Survivorship Bias-Free Data
What is Survivorship Bias?
As defined on Wikipedia, “survivorship bias or survival bias is the logical error of concentrating on the people or things that made it past some selection process—and overlooking those that did not—typically because of their lack of visibility. This can lead to false conclusions in several different ways.”
When we run a back test on equities, we often say that we want to focus our test on the members of a popular index like the S&P500, FTSE100 or ASX200. We collect together the securities that make up that index and do our test on those over the last ten years. The trouble is that members of the S&P500 today are not the same as the members ten years ago. Lehman Bros ring a bell? How can we run a test without including ‘LEH’ in the list?
Similarly, there are a number of current names in the S&P that were not included ten years ago. E.g. Netflix was added to the S&P500 in 2010, so we should not be considering any signals in Netflix before 2010 when it was not part of the index.
Both these conditions - ignoring companies that are no longer in the index and including those that had not yet ‘made it’ - leads to survivorship bias which skews tests positively.
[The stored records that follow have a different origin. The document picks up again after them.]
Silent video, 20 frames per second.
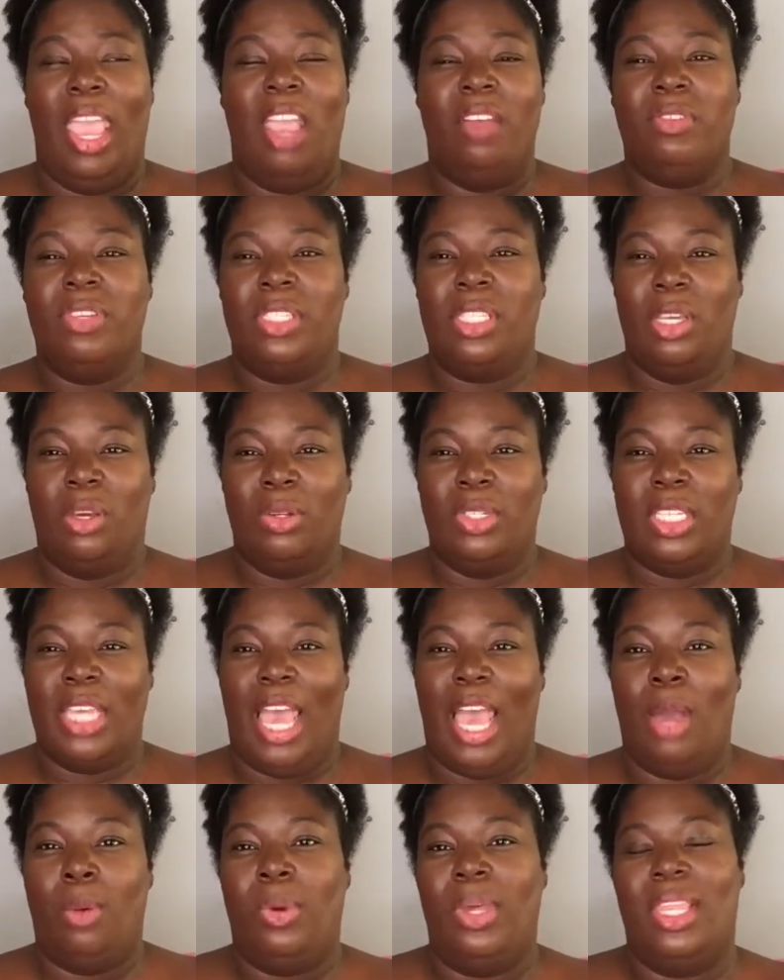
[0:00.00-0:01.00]
every single
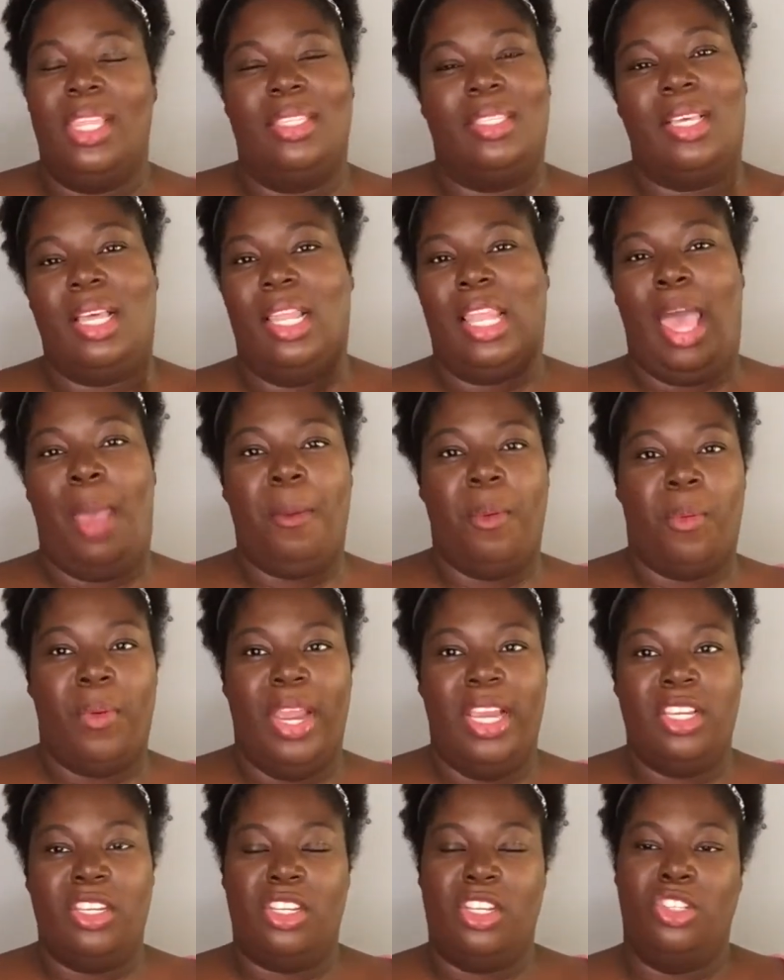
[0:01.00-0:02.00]
time with his
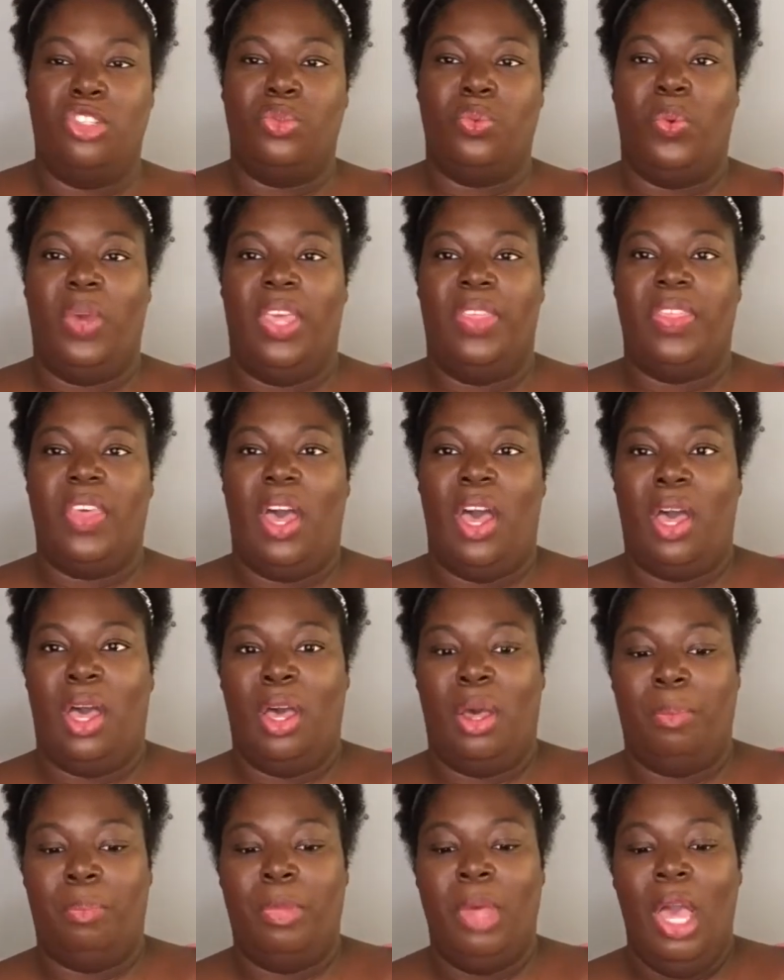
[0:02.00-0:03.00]
collaborations with
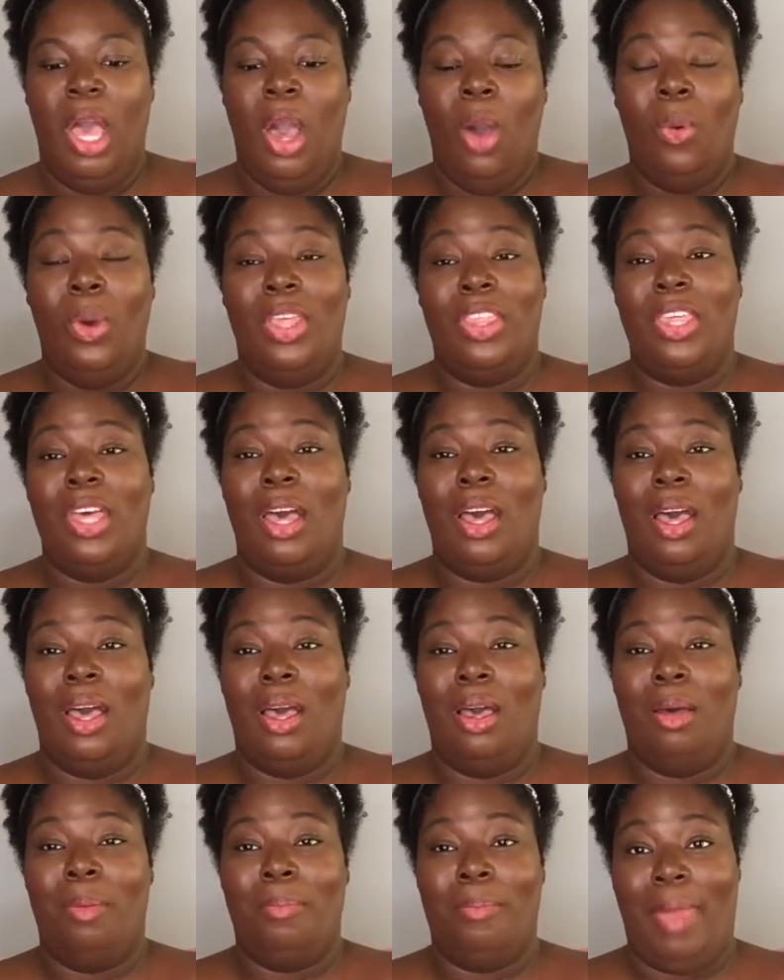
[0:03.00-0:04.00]
um, with
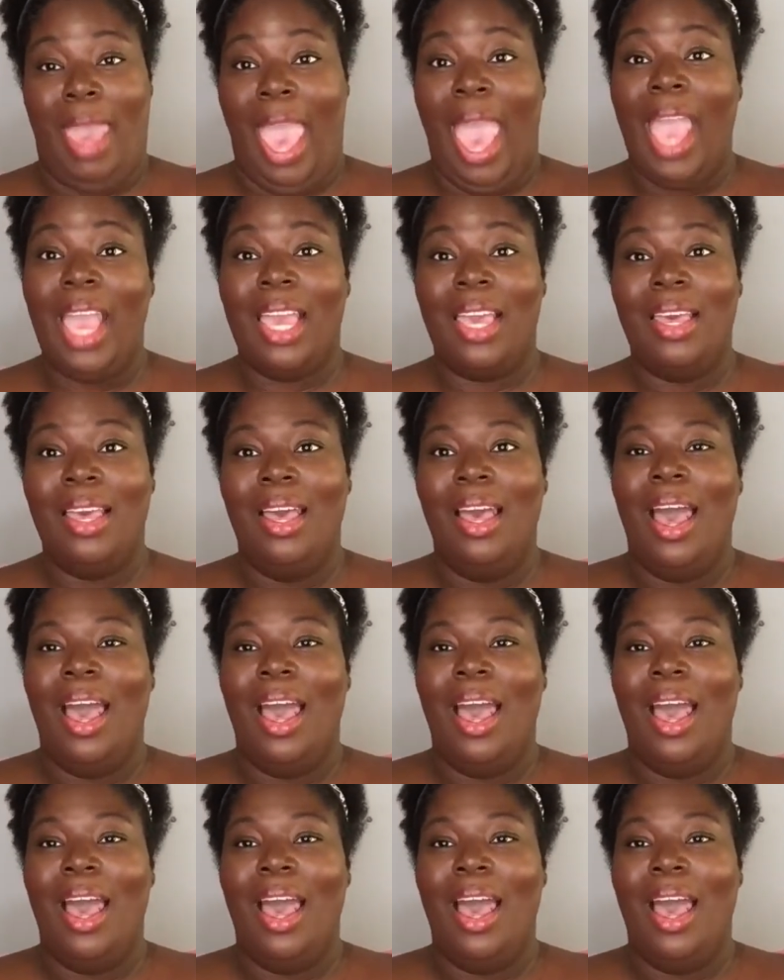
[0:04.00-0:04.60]
uh, Mac.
Optuma Symbol Lists with Historical Data
We have a number of Optuma Symbol Lists with survivorship-bias free data available. Based on the data that we have available, the dates that we have reliable historical data for will vary. Below you can find a full list of all Optuma Symbol Lists with historical data available, and the dates that they can be reliably used from:
Please note that we are researching to get our historical membership data as accurate as possible. The dates below are when our data drops below 10% of the expected exchange components, for example, when there are less than 450 members in the S&P 500. If you have any information for historical membership, or want to request any indexes to have historical data for, please send an email to firstname.lastname@example.org
- Australian Equities
- ASX 20 - August 8, 2016
- ASX 50 - August 8, 2016
- ASX 100 - August 8, 2016
- ASX 200 - June 16, 2016
- ASX 300 - September 15, 2017
- ASX All Ords - September 13, 2018
- Canadian TSX Equities
- TSX Composite - September 1, 2010
- Euronext Equities
- Amsterdam Exchange Index - December 22, 2014
- Amsterdam Midkap Index - February 5, 2015
- Amsterdam Small Cap Index - December 19, 2014
- Indonesian Equities
- IDX30 - August 1, 2017
- IDX80 - February 1, 2019
- LQ45 - August 1, 2017
- Japan Equities
- Nikkei Average 225 - January 28, 2008
- London Equities
- FTSE 100 - June 23, 2008
- FTSE 250 - March 21, 2014
- Major Euro Equities
- DAX Index - December 18, 2008
- STOXX Europe 600 - January 6, 2014
- STOXX Europe 50 - September 21, 2020
- NSE India Equities
- Nifty 50 - January 1, 2010
- Nifty Next 50 - January 1, 2009
- Nifty 100 - January 1, 2009
- Nifty Midcap 100 - June 9, 2008
- Nifty Smallcap 100 - March 31, 2011
- Nifty Midcap 50 - October 16, 2007
- Nifty 500 - February 14, 2008
- Nifty Microcap 250 - May 10, 2021
- US Equities
- Dow Jones Industrial Average - October 29, 1999
- NASDAQ 100 - December 19, 2003
- Russell 2000 - December 17, 2013
- S&P 400 - April 7, 2015
- S&P 500 - December 16, 2005
- S&P 600 - June 15, 2011
How do I use this data in my tests?
In the window of the test setup (whether it be a Back Test, Signal Test, or Trade Test) if the S&P500 is selected from our Symbol List as the universe under Codes to Scan then a Membership option appears, allowing you to select the Current or Historical membership.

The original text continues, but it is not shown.